Two Novel Smart Beta Factors That Could Enhance International ETF Exposure

“The investment attributes that are used to carve the benchmark into tranches are elements that portfolio managers want to control in order to model a multi-factor portfolio that achieves risk premiums every stage of an economic or equity life cycle,” Radha said, referring to controlled elements like style, regions and volatility.

By building these tranches, managers are better able to deal with the differing natures of economic and equity cycles across countries, design portfolios by overweighting certain groups with certain attributes that are outperforming and underweight those that are falling behind.

The Fama-Macbeth OLS Regression Methodology refers to periodically running FMB regression across rolling time-horizons of fixed spans to determine factors that drive returns of entities chosen in each tranche. Radha describes the FMB regression as simply the set of cross-sectional OLS regressions run over multiple periods spanning the immediate trailing time horizon for a given point in time.

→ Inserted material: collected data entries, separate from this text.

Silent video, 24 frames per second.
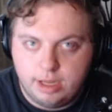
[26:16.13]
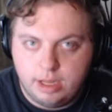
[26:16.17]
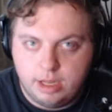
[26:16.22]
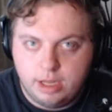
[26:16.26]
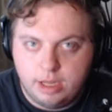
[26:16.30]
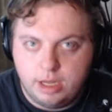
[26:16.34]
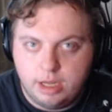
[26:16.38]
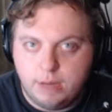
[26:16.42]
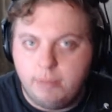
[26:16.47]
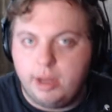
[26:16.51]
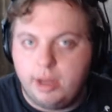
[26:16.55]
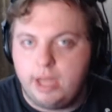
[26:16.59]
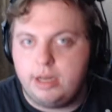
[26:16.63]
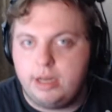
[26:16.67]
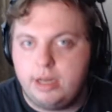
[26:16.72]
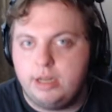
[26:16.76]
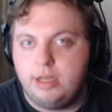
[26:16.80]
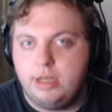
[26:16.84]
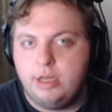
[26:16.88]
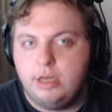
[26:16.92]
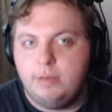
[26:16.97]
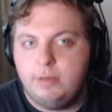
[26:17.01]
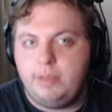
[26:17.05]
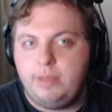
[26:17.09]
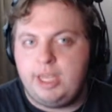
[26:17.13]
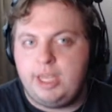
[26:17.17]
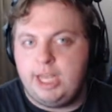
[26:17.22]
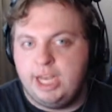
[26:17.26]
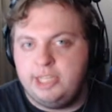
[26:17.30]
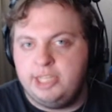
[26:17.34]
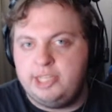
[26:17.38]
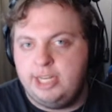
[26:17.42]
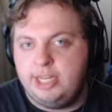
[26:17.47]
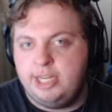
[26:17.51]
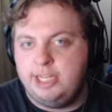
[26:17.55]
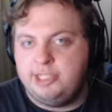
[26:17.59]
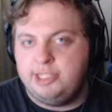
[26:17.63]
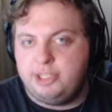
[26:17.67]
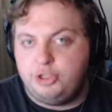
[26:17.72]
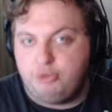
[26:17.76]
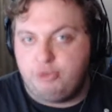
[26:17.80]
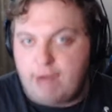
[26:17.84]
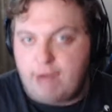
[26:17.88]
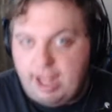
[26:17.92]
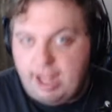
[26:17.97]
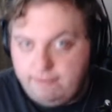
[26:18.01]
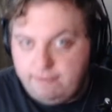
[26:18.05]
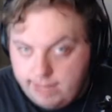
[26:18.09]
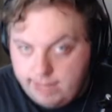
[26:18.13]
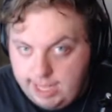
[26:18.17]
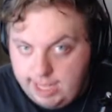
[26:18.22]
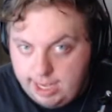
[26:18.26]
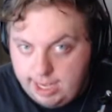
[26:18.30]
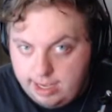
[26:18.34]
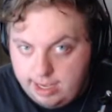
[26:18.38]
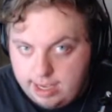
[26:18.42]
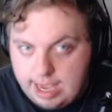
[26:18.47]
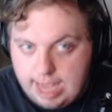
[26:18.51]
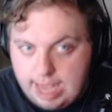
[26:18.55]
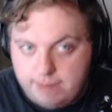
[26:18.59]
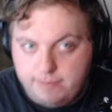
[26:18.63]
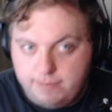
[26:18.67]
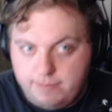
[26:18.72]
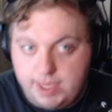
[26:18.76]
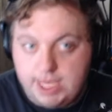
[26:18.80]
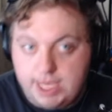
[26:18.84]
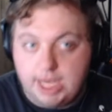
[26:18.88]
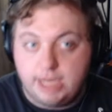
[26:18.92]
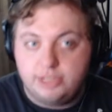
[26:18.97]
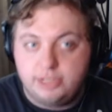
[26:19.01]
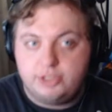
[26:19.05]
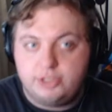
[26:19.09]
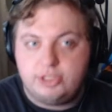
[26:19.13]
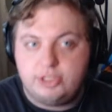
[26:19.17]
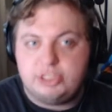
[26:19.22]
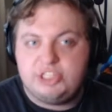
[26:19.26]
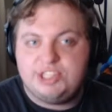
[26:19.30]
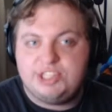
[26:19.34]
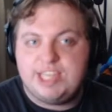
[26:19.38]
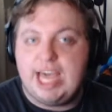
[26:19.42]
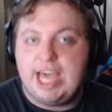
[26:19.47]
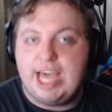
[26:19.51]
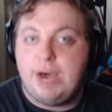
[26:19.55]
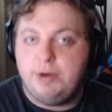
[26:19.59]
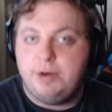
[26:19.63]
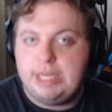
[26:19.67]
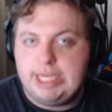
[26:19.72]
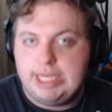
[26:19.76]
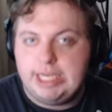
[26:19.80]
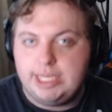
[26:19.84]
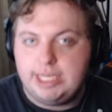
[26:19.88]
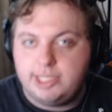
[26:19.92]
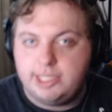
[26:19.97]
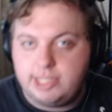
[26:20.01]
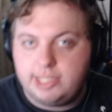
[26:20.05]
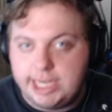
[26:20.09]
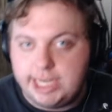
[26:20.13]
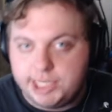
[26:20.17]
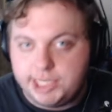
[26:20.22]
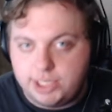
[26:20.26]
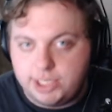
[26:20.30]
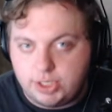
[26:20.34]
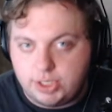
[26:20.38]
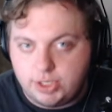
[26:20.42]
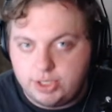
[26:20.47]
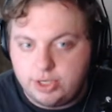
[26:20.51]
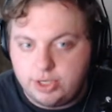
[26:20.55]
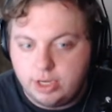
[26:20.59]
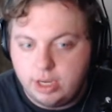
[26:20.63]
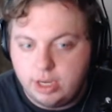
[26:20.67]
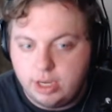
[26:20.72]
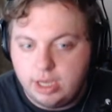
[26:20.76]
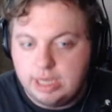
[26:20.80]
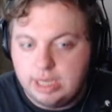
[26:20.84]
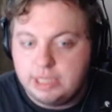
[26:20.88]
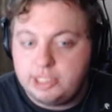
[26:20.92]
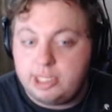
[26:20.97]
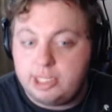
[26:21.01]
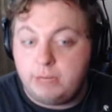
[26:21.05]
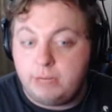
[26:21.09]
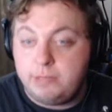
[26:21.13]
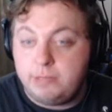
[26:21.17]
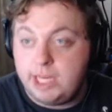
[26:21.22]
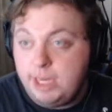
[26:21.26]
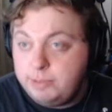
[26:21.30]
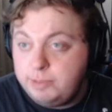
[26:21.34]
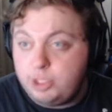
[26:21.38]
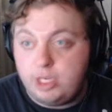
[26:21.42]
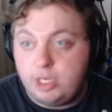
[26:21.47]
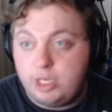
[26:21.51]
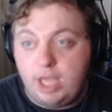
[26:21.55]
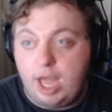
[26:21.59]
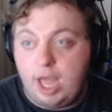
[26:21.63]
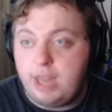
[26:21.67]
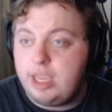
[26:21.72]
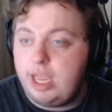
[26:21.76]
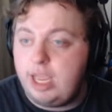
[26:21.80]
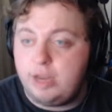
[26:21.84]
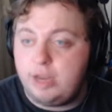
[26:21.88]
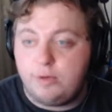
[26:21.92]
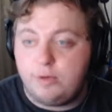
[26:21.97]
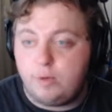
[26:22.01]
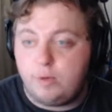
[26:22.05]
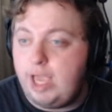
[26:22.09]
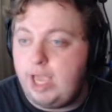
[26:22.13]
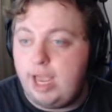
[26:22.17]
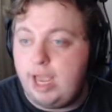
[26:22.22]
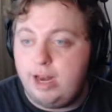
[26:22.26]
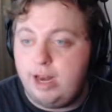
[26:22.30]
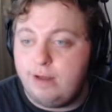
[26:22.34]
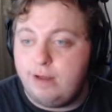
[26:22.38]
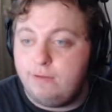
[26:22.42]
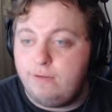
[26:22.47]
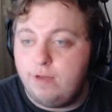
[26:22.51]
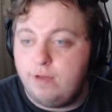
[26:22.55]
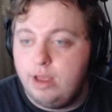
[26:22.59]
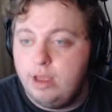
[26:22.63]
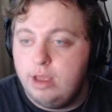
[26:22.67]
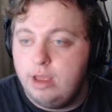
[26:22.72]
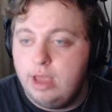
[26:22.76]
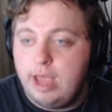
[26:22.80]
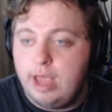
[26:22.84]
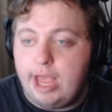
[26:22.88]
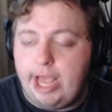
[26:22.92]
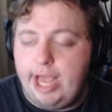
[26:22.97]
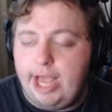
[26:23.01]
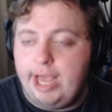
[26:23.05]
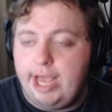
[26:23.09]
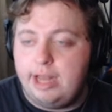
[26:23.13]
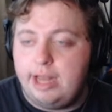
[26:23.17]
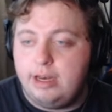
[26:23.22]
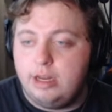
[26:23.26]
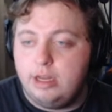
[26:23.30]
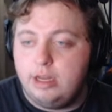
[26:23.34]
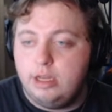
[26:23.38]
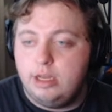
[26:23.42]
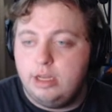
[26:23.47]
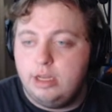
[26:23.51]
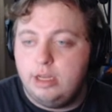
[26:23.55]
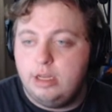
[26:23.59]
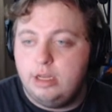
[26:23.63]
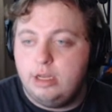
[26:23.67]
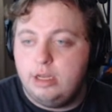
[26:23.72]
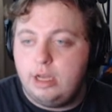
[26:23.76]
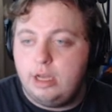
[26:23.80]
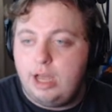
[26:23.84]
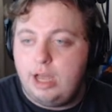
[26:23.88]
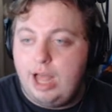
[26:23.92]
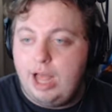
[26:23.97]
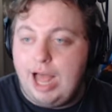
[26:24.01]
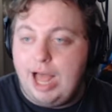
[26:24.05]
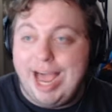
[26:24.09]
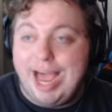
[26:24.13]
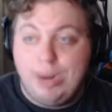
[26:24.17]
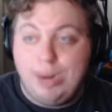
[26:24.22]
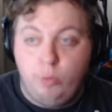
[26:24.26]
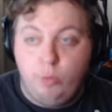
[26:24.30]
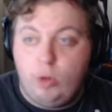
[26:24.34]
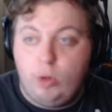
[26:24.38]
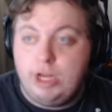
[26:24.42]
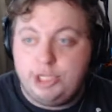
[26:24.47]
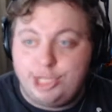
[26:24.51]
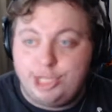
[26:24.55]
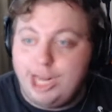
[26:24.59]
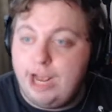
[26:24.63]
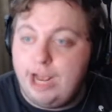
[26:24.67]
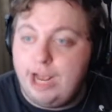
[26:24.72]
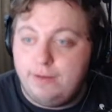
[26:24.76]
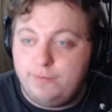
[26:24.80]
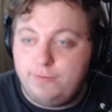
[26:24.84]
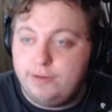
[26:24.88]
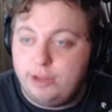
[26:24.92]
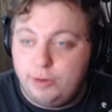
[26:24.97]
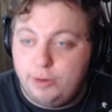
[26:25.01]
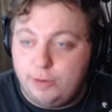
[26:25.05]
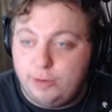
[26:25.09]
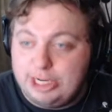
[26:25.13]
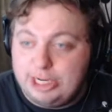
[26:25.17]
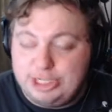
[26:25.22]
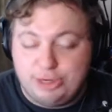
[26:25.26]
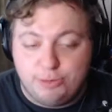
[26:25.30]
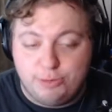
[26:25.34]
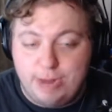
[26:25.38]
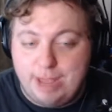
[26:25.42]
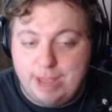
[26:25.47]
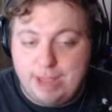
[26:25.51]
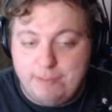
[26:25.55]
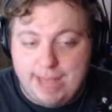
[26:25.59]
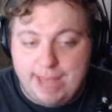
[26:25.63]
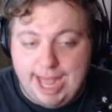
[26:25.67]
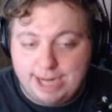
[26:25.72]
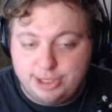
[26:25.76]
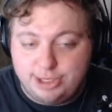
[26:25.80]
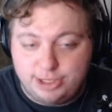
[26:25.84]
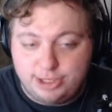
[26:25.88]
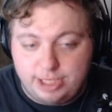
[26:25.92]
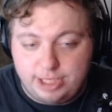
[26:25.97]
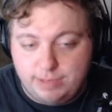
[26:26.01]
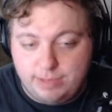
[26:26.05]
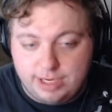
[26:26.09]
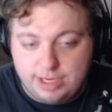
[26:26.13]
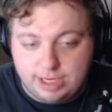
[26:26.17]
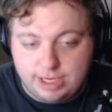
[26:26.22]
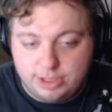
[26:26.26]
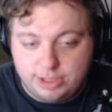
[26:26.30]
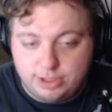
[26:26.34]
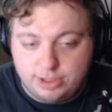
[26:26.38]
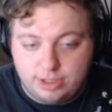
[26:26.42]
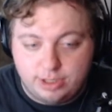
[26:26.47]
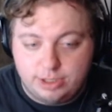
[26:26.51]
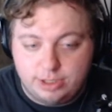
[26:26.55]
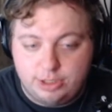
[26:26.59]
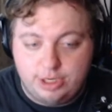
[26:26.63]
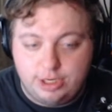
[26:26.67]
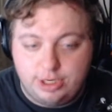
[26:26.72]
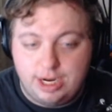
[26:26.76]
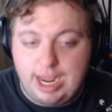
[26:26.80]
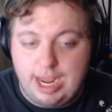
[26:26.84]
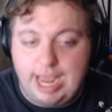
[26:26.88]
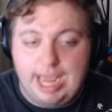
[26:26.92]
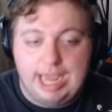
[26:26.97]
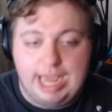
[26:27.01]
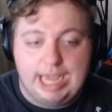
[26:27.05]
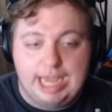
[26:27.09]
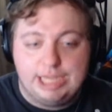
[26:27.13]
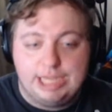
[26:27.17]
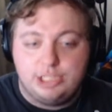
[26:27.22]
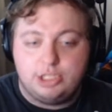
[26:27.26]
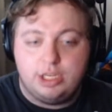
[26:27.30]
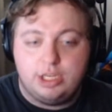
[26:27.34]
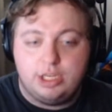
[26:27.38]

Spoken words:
But because it is a draft league and because scouting exists, sometimes you got to get creative. And I'd watch out for the Reshiram Majesty because Janae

“The regressions allow for periodic observation of the cyclicality of the factors to ascertain which factor regimes are increasing in dominance, losing dominance or emerging,” Radha said. “This aspect of implementing the FMB regressions helps set factor weights of multi-factor portfolios.”

Borealis Global Advisory would then allocate weights to the factors proportional to the magnitude of the t-statistic, or the probability of difference between populations, from the FMB regressions.